I think you're projecting here. Its fine not to like trends in tech, but tech will change whether you like it or not. The people who jump on every new thing and stress about having to learn it all will keep doing it. That doesn't mean that anyone else hated it all to begin with. That's a pretty weird assumption to make. Even this thread is full of people who enjoy using React. Meanwhile, React is pretty stable and boring if you ask me. Your nightmarish decade will be extended. I'll light a candle for you.
the vast majority static "sites" don't need to exist at all, how about that?
It's the apps with unique requirements that need to be coded, not some pages that present some info in some way that's slightly different, stylistically, and not standard at all.
The trend to shove web frameworks into everything has ushered in a nightmarish decade of slow, dysfunctional websites, that - despite being over-engineered to high heaven - hardly deliver an improved user experience compared to what we had in 2008.

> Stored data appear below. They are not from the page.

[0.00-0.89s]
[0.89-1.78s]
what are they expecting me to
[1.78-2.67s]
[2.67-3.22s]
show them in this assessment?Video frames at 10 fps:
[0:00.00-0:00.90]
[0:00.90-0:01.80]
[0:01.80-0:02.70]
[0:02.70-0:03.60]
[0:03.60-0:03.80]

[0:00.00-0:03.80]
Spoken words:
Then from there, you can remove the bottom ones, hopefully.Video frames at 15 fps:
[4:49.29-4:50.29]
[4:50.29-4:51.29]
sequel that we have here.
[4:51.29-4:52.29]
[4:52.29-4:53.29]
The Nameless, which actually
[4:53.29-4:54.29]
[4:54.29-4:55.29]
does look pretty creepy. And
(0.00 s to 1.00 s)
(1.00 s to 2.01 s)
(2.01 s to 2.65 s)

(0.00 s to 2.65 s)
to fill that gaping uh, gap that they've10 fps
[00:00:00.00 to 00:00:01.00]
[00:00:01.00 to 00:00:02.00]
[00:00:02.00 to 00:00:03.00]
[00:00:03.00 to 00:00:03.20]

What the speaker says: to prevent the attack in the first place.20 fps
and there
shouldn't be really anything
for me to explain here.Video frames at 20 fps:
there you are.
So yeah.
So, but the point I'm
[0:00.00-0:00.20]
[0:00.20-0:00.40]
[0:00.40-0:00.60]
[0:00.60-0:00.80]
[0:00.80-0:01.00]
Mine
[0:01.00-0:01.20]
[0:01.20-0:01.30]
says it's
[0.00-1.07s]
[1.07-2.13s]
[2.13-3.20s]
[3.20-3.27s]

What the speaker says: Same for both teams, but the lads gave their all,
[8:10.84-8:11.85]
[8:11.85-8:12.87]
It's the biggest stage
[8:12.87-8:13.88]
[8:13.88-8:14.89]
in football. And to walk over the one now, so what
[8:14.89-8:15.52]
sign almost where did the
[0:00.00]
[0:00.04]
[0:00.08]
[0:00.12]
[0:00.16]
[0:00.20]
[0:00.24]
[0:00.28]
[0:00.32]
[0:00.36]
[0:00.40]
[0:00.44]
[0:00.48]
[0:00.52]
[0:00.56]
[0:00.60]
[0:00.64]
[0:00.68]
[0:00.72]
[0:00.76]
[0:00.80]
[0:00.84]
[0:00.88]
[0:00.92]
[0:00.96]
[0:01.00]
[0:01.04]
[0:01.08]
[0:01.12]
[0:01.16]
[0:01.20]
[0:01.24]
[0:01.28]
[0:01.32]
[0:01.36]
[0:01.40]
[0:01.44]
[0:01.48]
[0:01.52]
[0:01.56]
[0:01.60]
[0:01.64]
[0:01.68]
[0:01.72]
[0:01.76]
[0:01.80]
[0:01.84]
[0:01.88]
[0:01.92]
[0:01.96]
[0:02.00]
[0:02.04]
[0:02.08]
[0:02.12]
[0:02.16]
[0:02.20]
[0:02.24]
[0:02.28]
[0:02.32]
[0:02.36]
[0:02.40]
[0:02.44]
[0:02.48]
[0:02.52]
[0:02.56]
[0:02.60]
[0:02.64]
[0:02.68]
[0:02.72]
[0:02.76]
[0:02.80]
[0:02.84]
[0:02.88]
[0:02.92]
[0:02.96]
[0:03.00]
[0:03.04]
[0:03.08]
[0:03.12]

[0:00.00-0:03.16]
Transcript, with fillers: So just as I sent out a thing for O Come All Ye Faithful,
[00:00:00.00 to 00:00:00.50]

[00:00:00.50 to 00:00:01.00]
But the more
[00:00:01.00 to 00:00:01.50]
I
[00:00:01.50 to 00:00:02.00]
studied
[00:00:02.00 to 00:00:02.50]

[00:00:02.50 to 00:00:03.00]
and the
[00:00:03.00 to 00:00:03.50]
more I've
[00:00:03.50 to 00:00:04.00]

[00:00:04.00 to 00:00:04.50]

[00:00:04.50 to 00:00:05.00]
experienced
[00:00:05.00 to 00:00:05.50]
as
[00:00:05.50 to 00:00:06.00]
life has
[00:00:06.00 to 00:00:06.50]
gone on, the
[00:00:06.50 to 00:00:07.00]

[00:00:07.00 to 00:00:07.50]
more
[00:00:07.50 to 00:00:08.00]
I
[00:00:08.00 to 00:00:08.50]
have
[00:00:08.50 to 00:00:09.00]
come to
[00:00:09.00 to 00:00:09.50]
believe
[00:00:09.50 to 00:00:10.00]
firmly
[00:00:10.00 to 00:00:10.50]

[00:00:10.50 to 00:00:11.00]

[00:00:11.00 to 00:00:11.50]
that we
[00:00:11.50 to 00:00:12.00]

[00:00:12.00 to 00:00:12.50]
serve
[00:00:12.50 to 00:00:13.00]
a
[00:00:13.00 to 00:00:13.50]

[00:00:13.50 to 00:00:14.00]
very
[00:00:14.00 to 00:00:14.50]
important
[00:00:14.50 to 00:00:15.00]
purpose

There's a class of frontend dev for whom - no matter the question - the answer is always some unholy combination of React / Node / Vite / Angular / Vue / Nuxt / Next / Bun / Deno / Svelte / SvelteKit / etc - preferably running across two dozen Docker swarms, ruled by the Red Queen (kubernetes). "Oh, you want to put your CV online? Sure, let's spend the next three weeks plotting out the state flow diagram for your 'app'... "
The reason React is particularly disparaged, imho, is because the framework fashionistas have moved on to chase the new shiny thing, and everyone else has always hated all these frameworks to begin with, so there's no one left to defend this particular hot mess. The same fate awaits the rest of the frameworks, in time.